● **WORK INSTRUCTION**
Type out the data exactly as given. Skip any image.

● **EXERCISE INPUTS**
....................

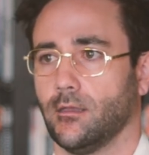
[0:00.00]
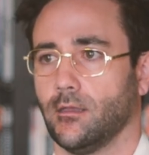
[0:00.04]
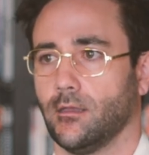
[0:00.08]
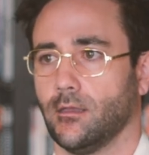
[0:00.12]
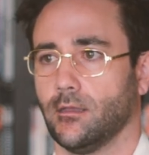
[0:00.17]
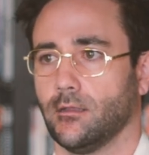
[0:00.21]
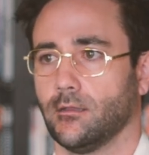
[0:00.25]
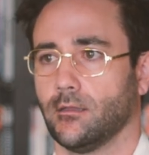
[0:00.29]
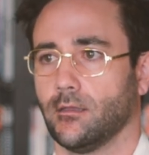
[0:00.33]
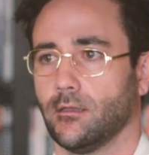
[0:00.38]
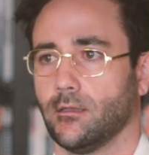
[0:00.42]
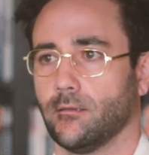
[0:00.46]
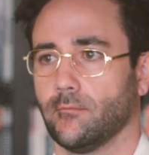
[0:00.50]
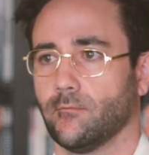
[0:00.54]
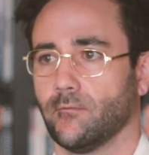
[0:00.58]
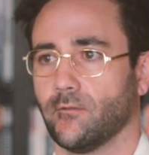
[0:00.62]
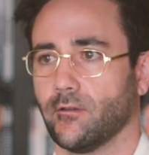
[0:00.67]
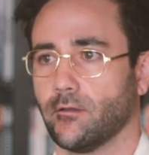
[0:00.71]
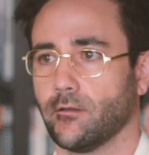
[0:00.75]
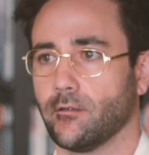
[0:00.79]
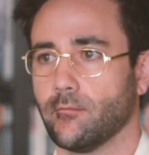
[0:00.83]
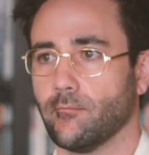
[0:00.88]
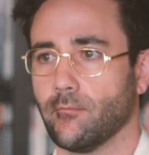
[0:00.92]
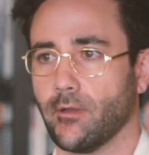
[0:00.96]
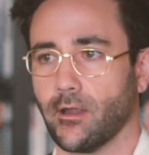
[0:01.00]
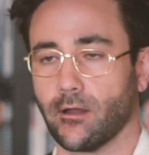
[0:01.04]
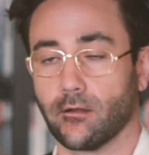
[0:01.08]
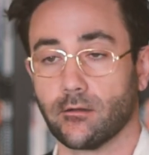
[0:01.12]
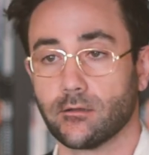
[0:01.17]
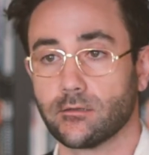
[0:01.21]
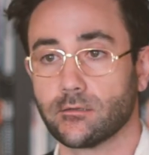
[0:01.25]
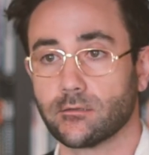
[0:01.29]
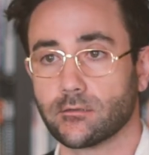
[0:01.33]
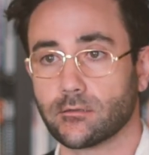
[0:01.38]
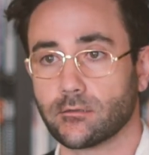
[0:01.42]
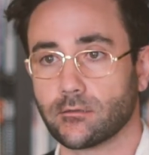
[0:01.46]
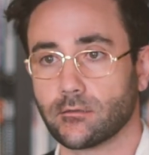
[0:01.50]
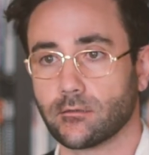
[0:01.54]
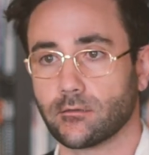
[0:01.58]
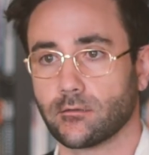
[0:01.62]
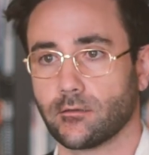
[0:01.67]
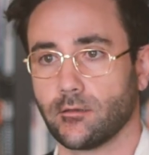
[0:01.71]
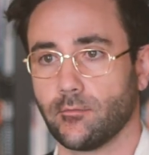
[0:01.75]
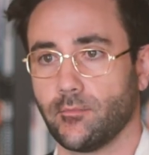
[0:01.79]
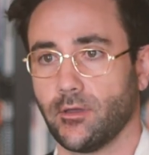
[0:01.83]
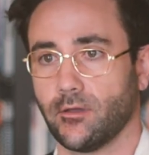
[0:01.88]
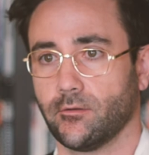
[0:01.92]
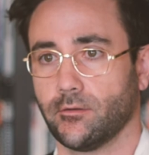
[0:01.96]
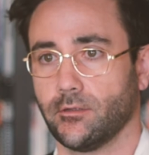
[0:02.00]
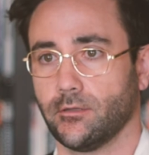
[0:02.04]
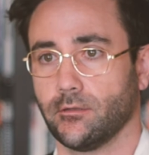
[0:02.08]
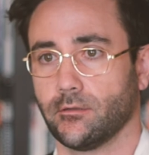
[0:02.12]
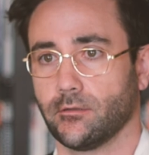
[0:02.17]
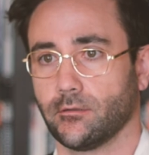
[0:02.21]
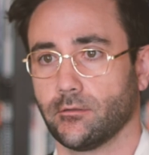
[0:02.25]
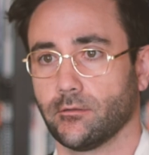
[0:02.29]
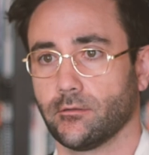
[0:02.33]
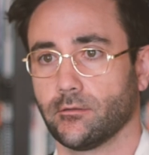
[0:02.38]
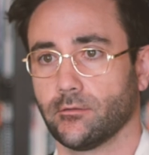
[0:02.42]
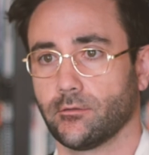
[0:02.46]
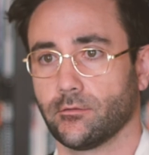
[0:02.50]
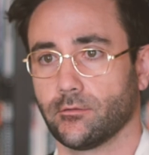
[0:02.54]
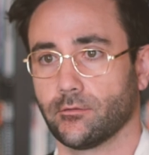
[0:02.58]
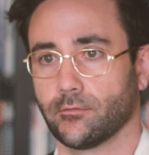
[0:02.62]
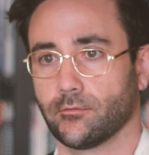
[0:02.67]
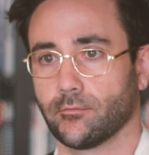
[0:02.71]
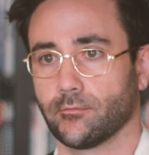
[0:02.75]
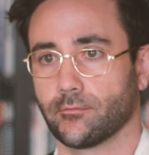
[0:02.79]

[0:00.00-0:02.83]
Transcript: and I am very embarrassed about it. It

....................

● **SOLVED EXERCISE**
[0:00.00]
[0:00.04]
[0:00.08]
[0:00.12]
[0:00.17]
[0:00.21]
[0:00.25]
[0:00.29]
[0:00.33]
[0:00.38]
[0:00.42]
[0:00.46]
[0:00.50]
[0:00.54]
[0:00.58]
[0:00.62]
[0:00.67]
[0:00.71]
[0:00.75]
[0:00.79]
[0:00.83]
[0:00.88]
[0:00.92]
[0:00.96]
[0:01.00]
[0:01.04]
[0:01.08]
[0:01.12]
[0:01.17]
[0:01.21]
[0:01.25]
[0:01.29]
[0:01.33]
[0:01.38]
[0:01.42]
[0:01.46]
[0:01.50]
[0:01.54]
[0:01.58]
[0:01.62]
[0:01.67]
[0:01.71]
[0:01.75]
[0:01.79]
[0:01.83]
[0:01.88]
[0:01.92]
[0:01.96]
[0:02.00]
[0:02.04]
[0:02.08]
[0:02.12]
[0:02.17]
[0:02.21]
[0:02.25]
[0:02.29]
[0:02.33]
[0:02.38]
[0:02.42]
[0:02.46]
[0:02.50]
[0:02.54]
[0:02.58]
[0:02.62]
[0:02.67]
[0:02.71]
[0:02.75]
[0:02.79]

[0:00.00-0:02.83]
Transcript: and I am very embarrassed about it. It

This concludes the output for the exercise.